Three beautiful bright-red birds in our area

Bright-red birds really catch the eye. When, many years ago, I moved from England (no red birds there!) to Dallas, Texas, I remember shouting to my new father-in-law: “Hey, there’s a red bird in your garden!” Most people living in the southern United States know very well that it had to be the much-loved Northern Cardinal (Cardinalis cardinalis). Although that species is now regularly seen as far south as Belize, northern Guatemala and the southern Pacific coast of Mexico, a bright-red bird here in Costa Rica will not be a cardinal.

Here are the three mostly red birds (all tanagers) that are most likely to be seen in our Turrialba area:

Two of the three are tanagers migrating from the north that are found here between September and April/May. By far the more common of these two is the Summer Tanager (Piranga rubra) because it spends the northern winter months here. Only the male is red:

Tanager, Summer (male, CATIE) (2)

Male Summer Cardinal; photo by John Beer taken at CATIE, Turrialba.

Here is a beautiful photo of an immature male seen at Santa Rosa in March 2017:

Tanager, Summer imm male Santa Rosa Garden

By the time the young male Summer Tanagers get back to North America they have generally acquired their full all-red plumage; photo by John Beer

Summer Tanagers look just as stunning back up there in Minnesota, as this final photo of this species shows:

Summer Tanager Home2

Look at me! Male Summer Tanager on home territory in northern Minnesota; photo by Larry Waddell

I have no personal sightings of the resident middle-elevation Hepatic Tanager (Piranga flava). I am a little sceptical of the very few reported observations made in our area during migration period since they are not documented by photographs; the two species are very similar. One late July sighting seems more credible, although there is no accompanying photograph and no report of whether it was a male (all red) or a female (yellow).

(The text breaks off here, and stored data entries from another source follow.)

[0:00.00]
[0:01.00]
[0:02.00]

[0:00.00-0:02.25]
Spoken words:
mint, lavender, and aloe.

Bright-red bird number two is distinguished from the Summer Tanager by its much darker wings, black in the adult male. The migrant Scarlet Tanager (Piranga olivacea) has now arrived both in the Turrialba area as well as in other parts of the country. It is a passage migrant and almost all birds will have flown further south by the end of November. They return on their way back north in late March. The breeding male is a stunning sight with his black wings contrasting against the otherwise red body:

Tanager, Scarlet, male, Bajos de Bonilla (27)

Male Scarlet Tanager at Bajos de Bonilla; photo by John Beer

Females or non-breeding males are naturally more numerous, and this gives a clue to why the Latin epithet for this species is olivacea.

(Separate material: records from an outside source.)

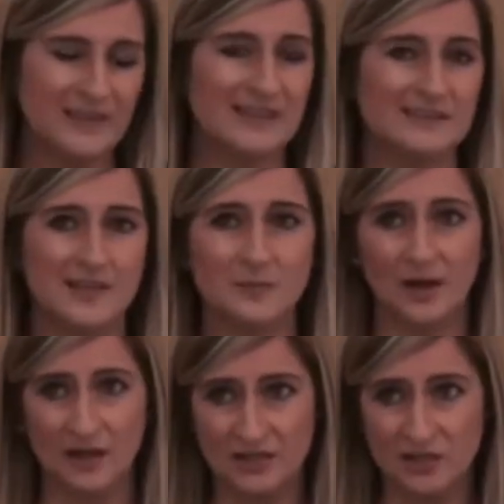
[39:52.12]
Sleep
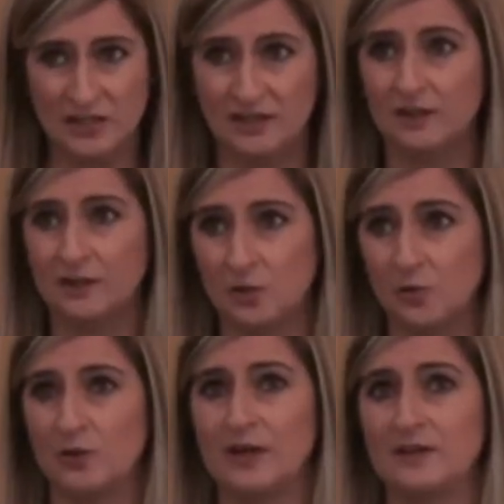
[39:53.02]
hygiene
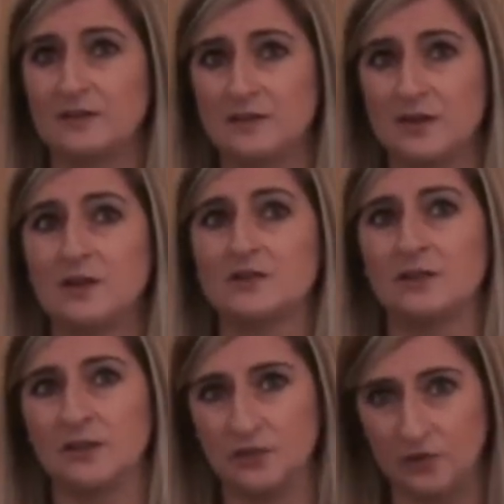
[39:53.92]
alone is not
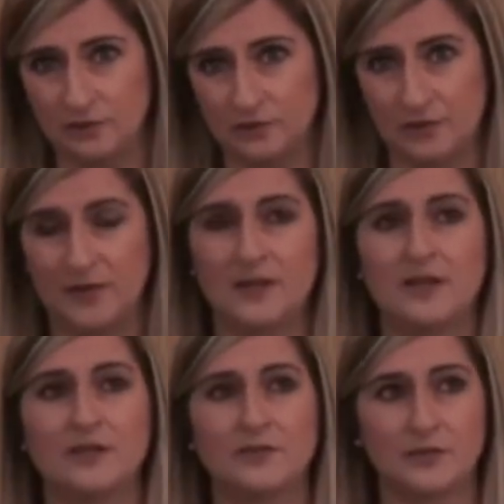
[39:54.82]
enough
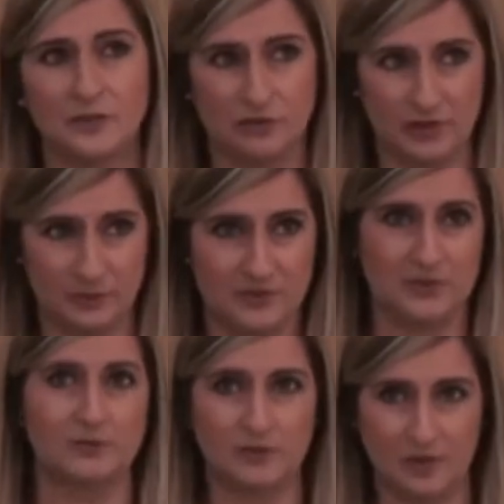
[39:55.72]
for the treatment
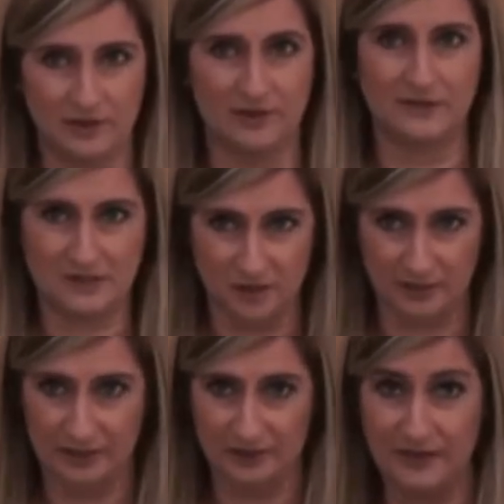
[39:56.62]
of chronic
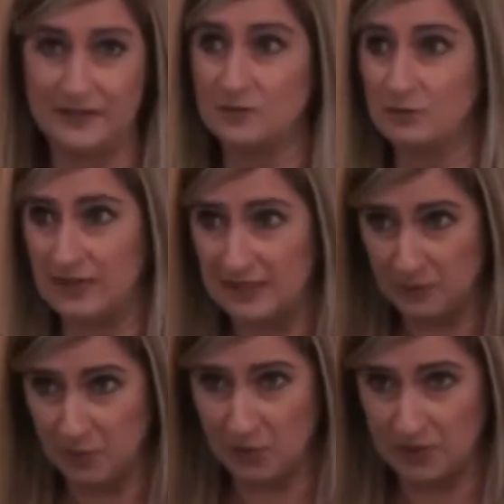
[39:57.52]
insomnia. It's really
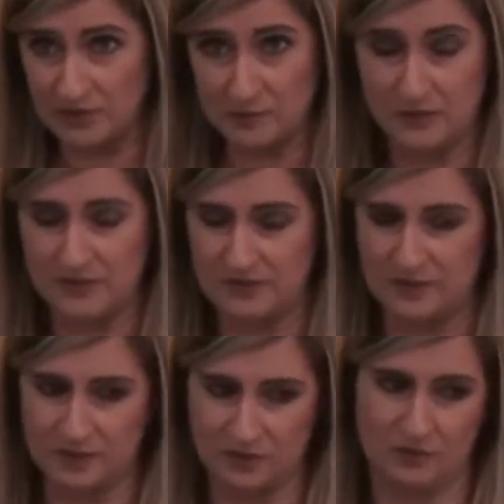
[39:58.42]
important, but it's
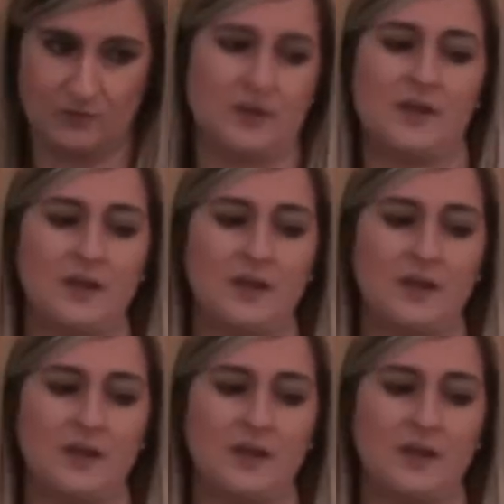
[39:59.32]
not enough.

Tanager, Scarlet imm male Santa Rosa (385)

No red on this immature male Scarlet Tanager; photo taken at Santa Rosa by John Beer

Unlike the two species dealt with above, the third bright-red species you are most likely to encounter, the Flame-colored Tanager (Piranga bidentata) is a resident found in the highlands above 1200 m. The Turrialba Volcano road is a good place to locate it. You won’t confuse it with the other two because it has wing bars and streaking on the back. It often seems more orange than red:

Tanager, Flame-coloured male San Gerardo de Dota (3)

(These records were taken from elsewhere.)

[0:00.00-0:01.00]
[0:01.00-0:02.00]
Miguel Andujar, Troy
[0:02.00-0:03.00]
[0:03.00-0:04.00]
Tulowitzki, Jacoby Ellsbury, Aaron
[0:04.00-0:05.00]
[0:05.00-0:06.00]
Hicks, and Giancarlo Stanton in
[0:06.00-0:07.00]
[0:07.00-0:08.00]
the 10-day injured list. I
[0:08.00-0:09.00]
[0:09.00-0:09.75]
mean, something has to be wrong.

Male Flame-colored Tanager, this one at San Gerardo de Dota; photo by John Beer

There are of course other Costa Rican species with varying degrees of red. The visitor consulting his field guide (Garrigues & Dean p. 353) will wonder first of all about the White-winged Tanager (Piranga leucoptera). The male looks like a male Scarlet Tanager but with striking white wing-bars. It is undoubtedly present at times in our area but I have only one local sighting, and that was at Rio Colima near Bonilla Arriba, which is almost in the province of Limón. Unsupported sightings of this middle-elevation bird at CATIE should be ignored in my opinion. For the mostly black but strikingly handsome Crimson-collared Tanager (Ramphocelus sanguinolentus) (Garrigues & Dean p. 317) please consult some of my other entries.